*To do*. Using the material below, print the line that contains "[4:36.79-4:37.69]", the line that contains "Transcript: [no speech]", and every line in between, exactly and nothing else.
START Listed records
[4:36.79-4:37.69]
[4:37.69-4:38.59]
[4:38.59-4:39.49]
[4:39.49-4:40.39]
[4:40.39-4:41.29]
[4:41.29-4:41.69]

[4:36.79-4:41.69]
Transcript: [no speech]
END Listed records
START Listed records
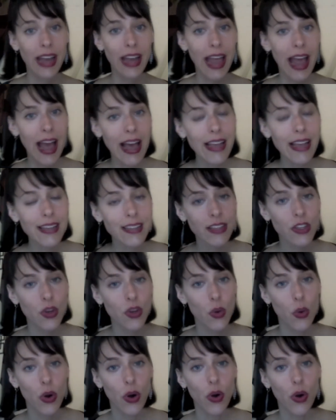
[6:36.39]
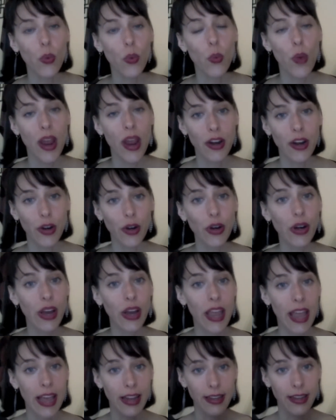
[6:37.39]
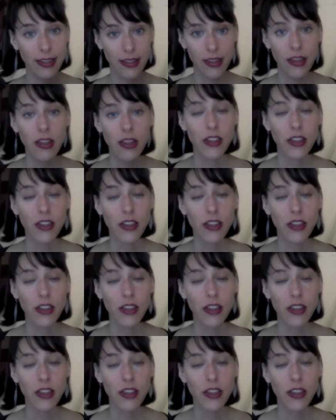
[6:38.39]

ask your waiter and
END Listed records
*Exercise output*.
[4:36.79-4:37.69]
[4:37.69-4:38.59]
[4:38.59-4:39.49]
[4:39.49-4:40.39]
[4:40.39-4:41.29]
[4:41.29-4:41.69]

[4:36.79-4:41.69]
Transcript: [no speech]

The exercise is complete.